## Permutation

The permutation test is a type of statistical significance test. It is a resampling technique, just like the [bootstrap](https://github.com/data-sandbox/stats-sandbox/blob/main/bootstrap.ipynb).

References:
- [ThinkStats2 by AllenDowney](https://github.com/AllenDowney/ThinkStats2)

In [1]:
from pathlib import Path
import numpy as np


From the [2002 NSFG Cycle 6](https://www.cdc.gov/nchs/nsfg/nsfg_cycle6.htm) data, the mean pregancy length for first babies is slightly longer than other babies. Let's try a permutation test to see if the difference in length is statistically significant. To do so, we'll combine both groups into one large group, shuffle the data, then randomly divide the data into two groups with sizes that match the original groups.

**Null hypothesis:** There is no difference in pregnancy length for first babies versus other babies.

In [2]:
firstpreg = np.load(Path('firstpreg.npy'))
otherpreg = np.load(Path('otherpreg.npy'))

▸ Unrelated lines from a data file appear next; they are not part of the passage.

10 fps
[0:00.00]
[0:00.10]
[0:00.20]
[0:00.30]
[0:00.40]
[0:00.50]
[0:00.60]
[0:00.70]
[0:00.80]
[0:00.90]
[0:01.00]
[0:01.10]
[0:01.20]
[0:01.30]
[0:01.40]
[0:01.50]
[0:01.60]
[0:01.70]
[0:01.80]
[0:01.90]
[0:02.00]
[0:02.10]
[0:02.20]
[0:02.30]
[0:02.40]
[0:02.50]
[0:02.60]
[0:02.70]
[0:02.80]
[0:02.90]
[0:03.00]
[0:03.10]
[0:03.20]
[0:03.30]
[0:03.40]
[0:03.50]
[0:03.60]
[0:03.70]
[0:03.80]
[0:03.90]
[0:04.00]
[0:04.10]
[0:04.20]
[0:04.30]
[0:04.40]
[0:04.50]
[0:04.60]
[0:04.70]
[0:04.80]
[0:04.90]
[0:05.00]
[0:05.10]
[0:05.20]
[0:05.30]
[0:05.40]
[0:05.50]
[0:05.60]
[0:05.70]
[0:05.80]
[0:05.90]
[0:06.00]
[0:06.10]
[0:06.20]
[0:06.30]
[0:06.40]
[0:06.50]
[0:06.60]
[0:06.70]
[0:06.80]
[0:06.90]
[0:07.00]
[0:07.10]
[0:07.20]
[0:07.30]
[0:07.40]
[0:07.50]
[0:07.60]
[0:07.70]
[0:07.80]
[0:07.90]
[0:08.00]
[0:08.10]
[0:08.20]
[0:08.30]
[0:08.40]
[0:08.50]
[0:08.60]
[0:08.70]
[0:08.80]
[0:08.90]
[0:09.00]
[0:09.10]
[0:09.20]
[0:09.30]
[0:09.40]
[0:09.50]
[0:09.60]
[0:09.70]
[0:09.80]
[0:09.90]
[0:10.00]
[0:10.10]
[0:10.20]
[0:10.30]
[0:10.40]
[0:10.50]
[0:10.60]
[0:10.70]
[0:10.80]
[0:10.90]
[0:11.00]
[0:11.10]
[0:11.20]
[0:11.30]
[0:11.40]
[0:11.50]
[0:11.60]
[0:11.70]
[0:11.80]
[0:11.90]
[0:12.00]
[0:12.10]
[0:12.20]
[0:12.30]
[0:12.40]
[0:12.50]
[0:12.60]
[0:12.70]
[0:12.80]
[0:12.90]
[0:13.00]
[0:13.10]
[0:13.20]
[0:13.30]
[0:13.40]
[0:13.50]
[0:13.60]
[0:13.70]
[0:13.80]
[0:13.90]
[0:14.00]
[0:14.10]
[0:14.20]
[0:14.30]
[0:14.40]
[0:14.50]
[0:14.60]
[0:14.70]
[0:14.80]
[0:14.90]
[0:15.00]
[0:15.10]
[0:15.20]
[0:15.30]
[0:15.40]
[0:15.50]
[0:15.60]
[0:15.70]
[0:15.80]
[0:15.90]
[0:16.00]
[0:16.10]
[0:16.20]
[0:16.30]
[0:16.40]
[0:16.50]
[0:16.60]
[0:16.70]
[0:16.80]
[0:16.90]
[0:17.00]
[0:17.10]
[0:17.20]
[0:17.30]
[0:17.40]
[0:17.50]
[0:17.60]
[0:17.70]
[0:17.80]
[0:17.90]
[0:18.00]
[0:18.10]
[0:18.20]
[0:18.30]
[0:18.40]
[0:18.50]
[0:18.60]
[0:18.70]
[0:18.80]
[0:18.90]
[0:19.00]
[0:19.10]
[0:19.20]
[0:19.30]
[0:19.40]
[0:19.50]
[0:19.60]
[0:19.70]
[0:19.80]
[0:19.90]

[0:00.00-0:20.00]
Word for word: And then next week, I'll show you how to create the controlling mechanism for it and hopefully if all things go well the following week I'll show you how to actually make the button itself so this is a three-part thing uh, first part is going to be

print(f'Array lengths: {len(firstpreg)} and {len(otherpreg)}')
print(f'First pregnancy mean length (weeks): {firstpreg.mean():.3f}')
print(f'Other pregnancy mean length (weeks): {otherpreg.mean():.3f}')
print(f'Difference in length: {abs(firstpreg.mean() - otherpreg.mean()):.3f}')


Array lengths: 4413 and 4735
First pregnancy mean length (weeks): 38.601
Other pregnancy mean length (weeks): 38.523
Difference in length: 0.078


In [3]:
def shuffle_groups(group1, group2, seed=False):
    """Combine groups, shuffle data, then return two new groups
    of the original sizes.

    Note np.random.shuffle() performs shuffle in-place
    and therefore is not used here for clarify.
    """
    if seed:
        np.random.seed(42)
    combined = np.hstack((group1, group2))
    shuffled = np.random.permutation(combined)
    new1 = shuffled[:len(group1)]
    new2 = shuffled[len(group1):]
    return new1, new2


In [4]:
group1, group2 = shuffle_groups(firstpreg, otherpreg)
test_stat = abs(group1.mean() - group2.mean())

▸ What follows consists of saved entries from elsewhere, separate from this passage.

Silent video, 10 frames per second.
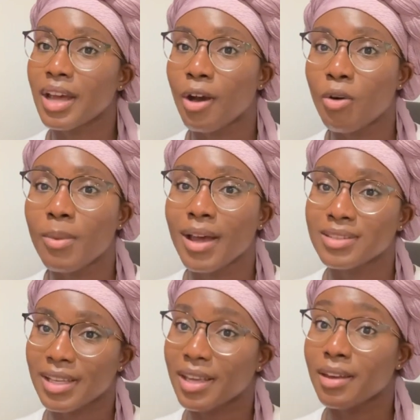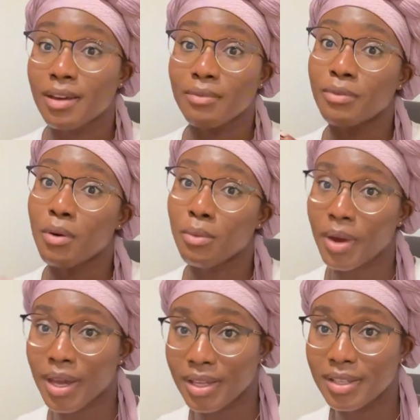Home has like a
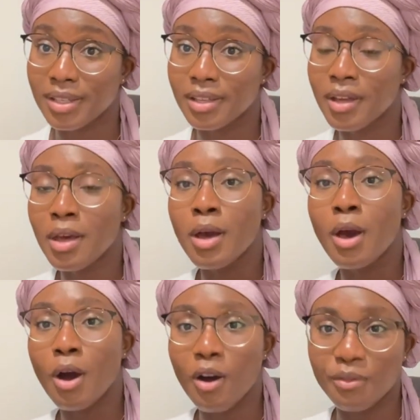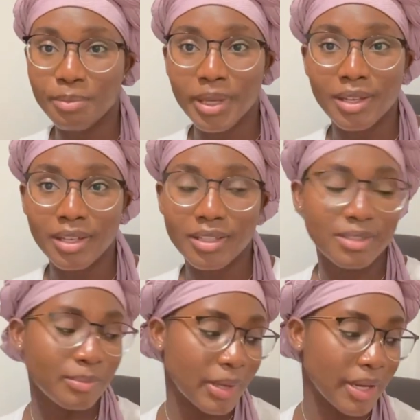variety of paintings,
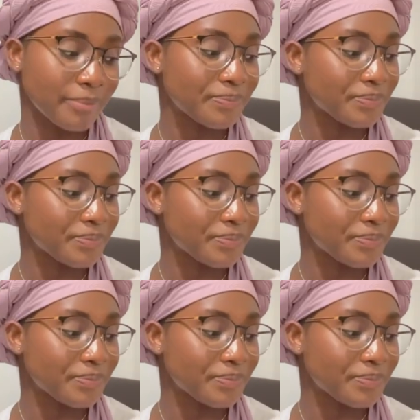but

print(f'Difference in means: {test_stat:.3f}')


Difference in means: 0.062


Next let's wrap everything into a function to compute the p-value from a distribution.

In [5]:
def get_pvalue(group1, group2, actual_stat, iters=1000):
    """Compute p_value from resampled distribution"""
    test_stat = []
    for _ in range(iters):
        new1, new2 = shuffle_groups(group1, group2)
        test_stat.append(abs(new1.mean() - new2.mean()))

    count = sum(1 for x in test_stat if x >= actual_stat)

    return count / iters


In [6]:
pvalue = get_pvalue(firstpreg, otherpreg, abs(
    firstpreg.mean() - otherpreg.mean()))
print(f'p-value: {pvalue:.3f}')


p-value: 0.184


The p-value is much greater than 0.05, thus we cannot reject the null hypothesis that there is no difference in pregnancy lengths. We can conclude that the observed difference is likely due to random sampling.

Interestingly, the permutation test here results in a much higher p-value than the ~0.06 obtained through a [bootstrap test](https://github.com/data-sandbox/stats-sandbox/blob/main/bootstrap.ipynb).